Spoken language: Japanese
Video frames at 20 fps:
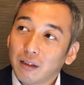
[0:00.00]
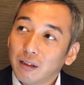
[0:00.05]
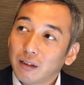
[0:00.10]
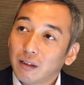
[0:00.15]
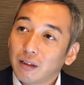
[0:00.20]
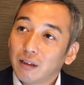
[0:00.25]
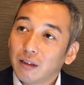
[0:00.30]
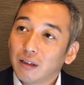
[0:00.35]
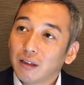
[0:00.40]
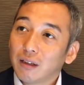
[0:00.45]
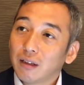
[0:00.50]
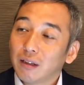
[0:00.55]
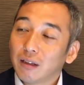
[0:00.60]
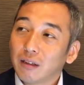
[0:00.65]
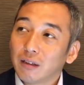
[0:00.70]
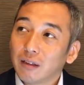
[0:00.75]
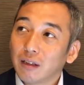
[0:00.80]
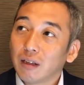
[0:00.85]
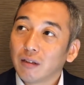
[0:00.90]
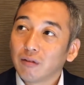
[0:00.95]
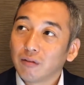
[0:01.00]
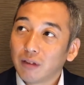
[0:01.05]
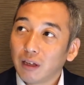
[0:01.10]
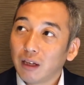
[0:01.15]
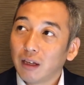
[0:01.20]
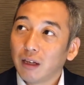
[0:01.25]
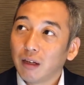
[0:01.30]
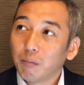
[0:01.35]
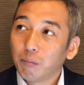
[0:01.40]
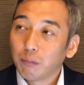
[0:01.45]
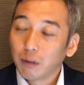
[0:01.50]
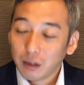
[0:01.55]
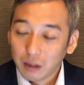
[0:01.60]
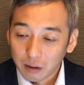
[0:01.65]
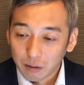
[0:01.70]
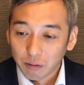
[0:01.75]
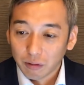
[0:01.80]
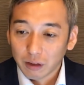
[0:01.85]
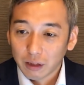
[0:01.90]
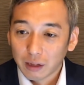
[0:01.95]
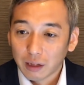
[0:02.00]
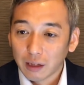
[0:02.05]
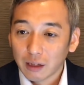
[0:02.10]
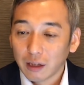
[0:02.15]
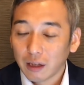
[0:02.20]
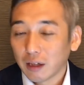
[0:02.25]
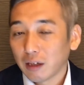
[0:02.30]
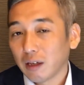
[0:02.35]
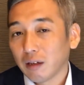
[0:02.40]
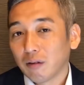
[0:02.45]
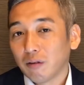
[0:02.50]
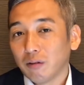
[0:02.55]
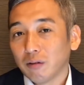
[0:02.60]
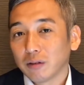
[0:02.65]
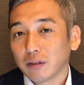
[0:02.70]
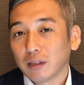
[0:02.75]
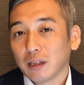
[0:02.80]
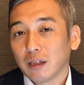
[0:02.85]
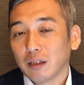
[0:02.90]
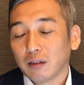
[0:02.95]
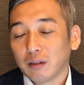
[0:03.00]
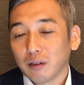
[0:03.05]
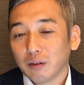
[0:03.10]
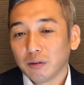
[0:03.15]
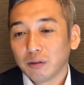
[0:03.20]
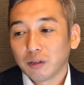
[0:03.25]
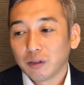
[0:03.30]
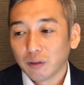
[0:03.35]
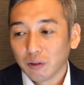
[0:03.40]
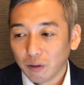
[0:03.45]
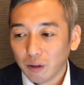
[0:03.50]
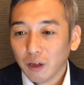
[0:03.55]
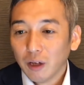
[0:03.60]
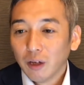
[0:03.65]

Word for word: えー、なのであんまり小汚い格好をされてる人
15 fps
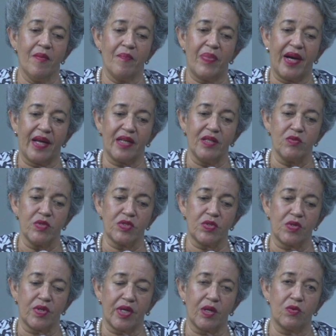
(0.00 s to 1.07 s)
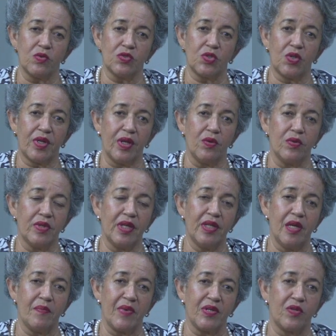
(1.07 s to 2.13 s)
para que nuestros recursos
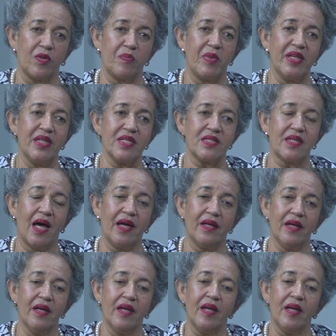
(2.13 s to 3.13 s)
redunden en mayor bienestar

◇ ◇ ◇

Work to complete
Reprint each of the records exactly and skip the images.

Answer area
Spoken language: Japanese
Video frames at 20 fps:
[0:00.00]
[0:00.05]
[0:00.10]
[0:00.15]
[0:00.20]
[0:00.25]
[0:00.30]
[0:00.35]
[0:00.40]
[0:00.45]
[0:00.50]
[0:00.55]
[0:00.60]
[0:00.65]
[0:00.70]
[0:00.75]
[0:00.80]
[0:00.85]
[0:00.90]
[0:00.95]
[0:01.00]
[0:01.05]
[0:01.10]
[0:01.15]
[0:01.20]
[0:01.25]
[0:01.30]
[0:01.35]
[0:01.40]
[0:01.45]
[0:01.50]
[0:01.55]
[0:01.60]
[0:01.65]
[0:01.70]
[0:01.75]
[0:01.80]
[0:01.85]
[0:01.90]
[0:01.95]
[0:02.00]
[0:02.05]
[0:02.10]
[0:02.15]
[0:02.20]
[0:02.25]
[0:02.30]
[0:02.35]
[0:02.40]
[0:02.45]
[0:02.50]
[0:02.55]
[0:02.60]
[0:02.65]
[0:02.70]
[0:02.75]
[0:02.80]
[0:02.85]
[0:02.90]
[0:02.95]
[0:03.00]
[0:03.05]
[0:03.10]
[0:03.15]
[0:03.20]
[0:03.25]
[0:03.30]
[0:03.35]
[0:03.40]
[0:03.45]
[0:03.50]
[0:03.55]
[0:03.60]
[0:03.65]

Word for word: えー、なのであんまり小汚い格好をされてる人
15 fps
(0.00 s to 1.07 s)
(1.07 s to 2.13 s)
para que nuestros recursos
(2.13 s to 3.13 s)
redunden en mayor bienestar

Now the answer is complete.